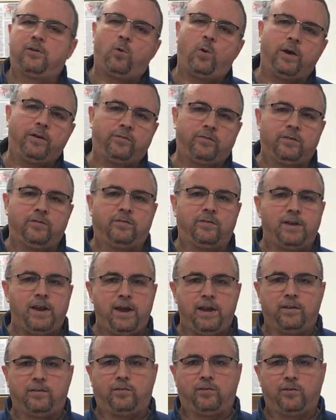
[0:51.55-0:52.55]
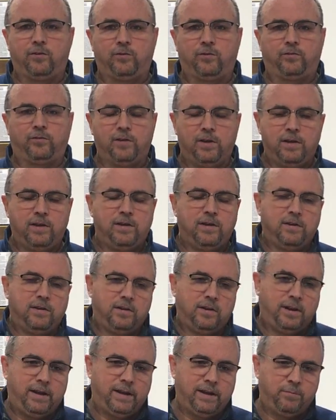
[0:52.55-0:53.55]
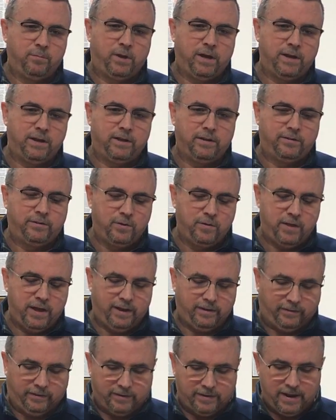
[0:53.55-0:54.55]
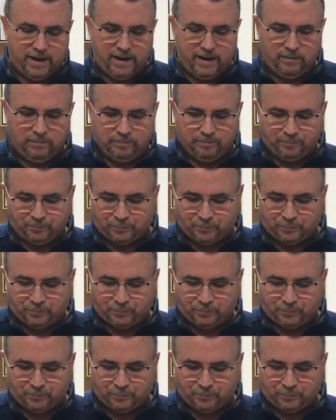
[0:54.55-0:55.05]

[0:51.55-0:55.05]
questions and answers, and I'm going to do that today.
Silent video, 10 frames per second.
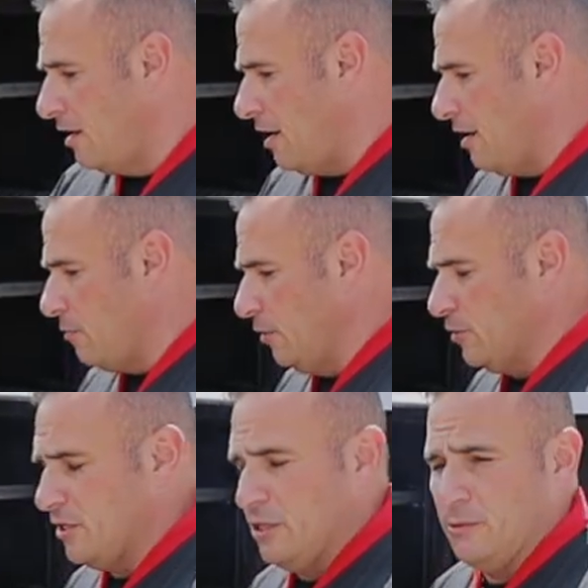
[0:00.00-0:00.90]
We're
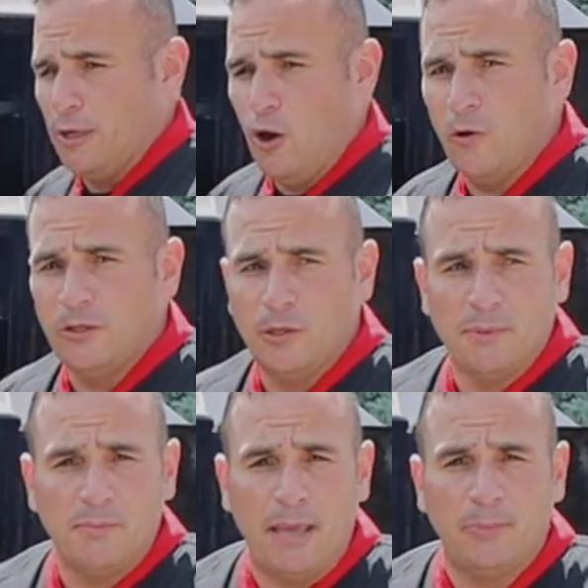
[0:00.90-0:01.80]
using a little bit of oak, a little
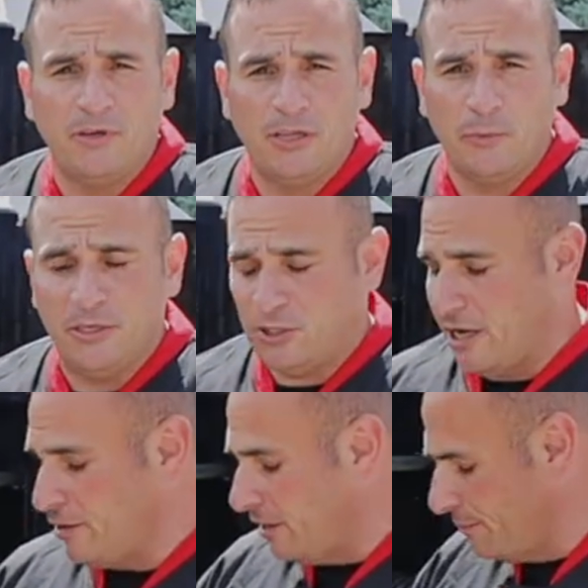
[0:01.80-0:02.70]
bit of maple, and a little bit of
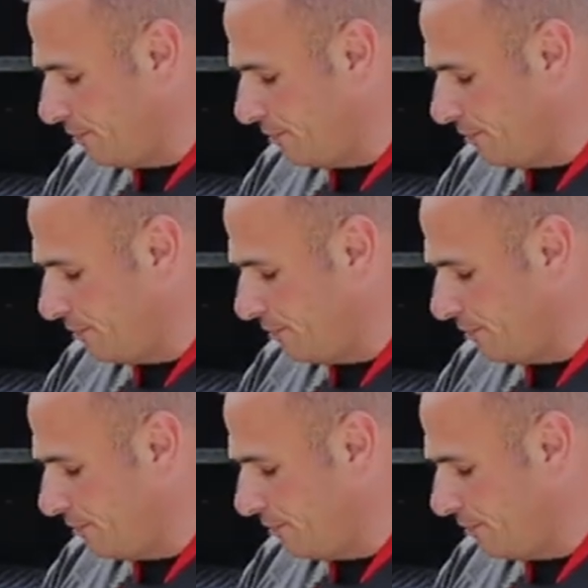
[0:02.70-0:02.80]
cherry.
____
## TO DO
Output every record above exactly, leaving out the pictures.

## RESPONSE TO THE EXERCISE
[0:51.55-0:52.55]
[0:52.55-0:53.55]
[0:53.55-0:54.55]
[0:54.55-0:55.05]

[0:51.55-0:55.05]
questions and answers, and I'm going to do that today.
Silent video, 10 frames per second.
[0:00.00-0:00.90]
We're
[0:00.90-0:01.80]
using a little bit of oak, a little
[0:01.80-0:02.70]
bit of maple, and a little bit of
[0:02.70-0:02.80]
cherry.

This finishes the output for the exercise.